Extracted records

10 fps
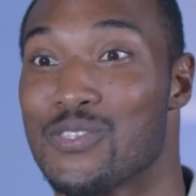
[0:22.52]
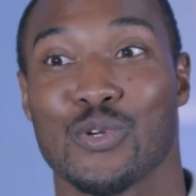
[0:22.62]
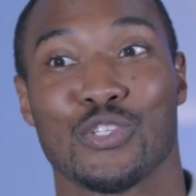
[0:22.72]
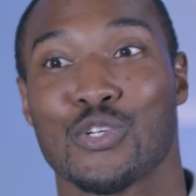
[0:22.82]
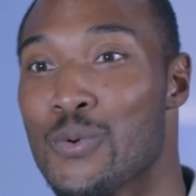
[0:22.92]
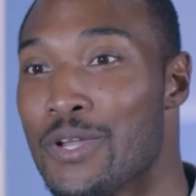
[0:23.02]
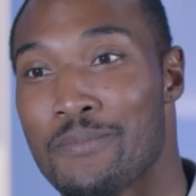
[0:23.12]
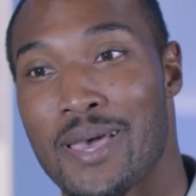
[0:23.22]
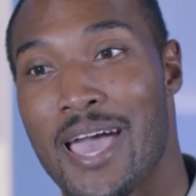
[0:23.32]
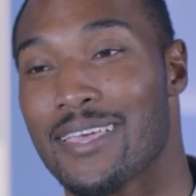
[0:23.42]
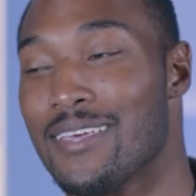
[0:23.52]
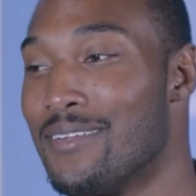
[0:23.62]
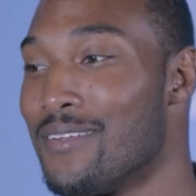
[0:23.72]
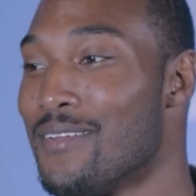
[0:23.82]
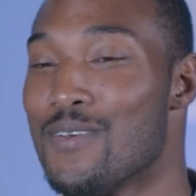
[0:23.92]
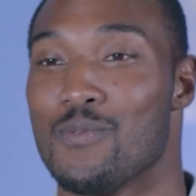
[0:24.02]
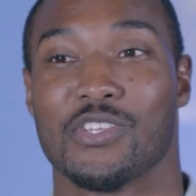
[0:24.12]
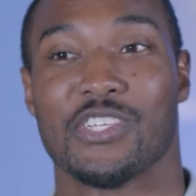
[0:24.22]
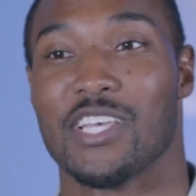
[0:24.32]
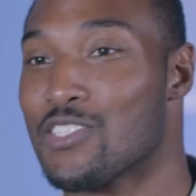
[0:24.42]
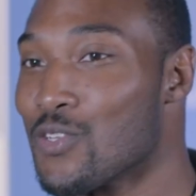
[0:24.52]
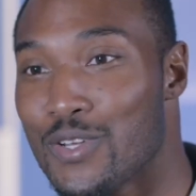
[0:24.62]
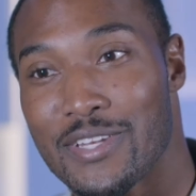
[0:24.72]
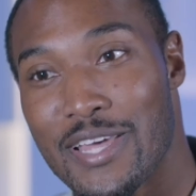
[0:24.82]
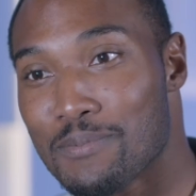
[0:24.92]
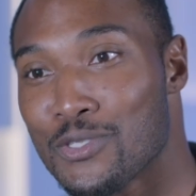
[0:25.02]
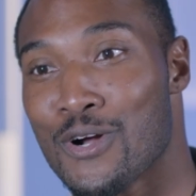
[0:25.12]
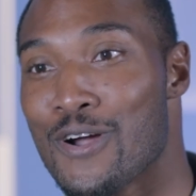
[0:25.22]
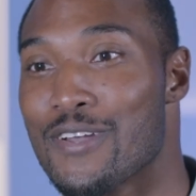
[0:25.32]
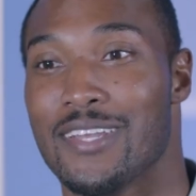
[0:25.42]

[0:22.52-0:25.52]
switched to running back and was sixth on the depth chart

→ **TASK STATEMENT**: Repeat the entries above exactly and skip the images.

→ **RESPONSE**:
10 fps
[0:22.52]
[0:22.62]
[0:22.72]
[0:22.82]
[0:22.92]
[0:23.02]
[0:23.12]
[0:23.22]
[0:23.32]
[0:23.42]
[0:23.52]
[0:23.62]
[0:23.72]
[0:23.82]
[0:23.92]
[0:24.02]
[0:24.12]
[0:24.22]
[0:24.32]
[0:24.42]
[0:24.52]
[0:24.62]
[0:24.72]
[0:24.82]
[0:24.92]
[0:25.02]
[0:25.12]
[0:25.22]
[0:25.32]
[0:25.42]

[0:22.52-0:25.52]
switched to running back and was sixth on the depth chart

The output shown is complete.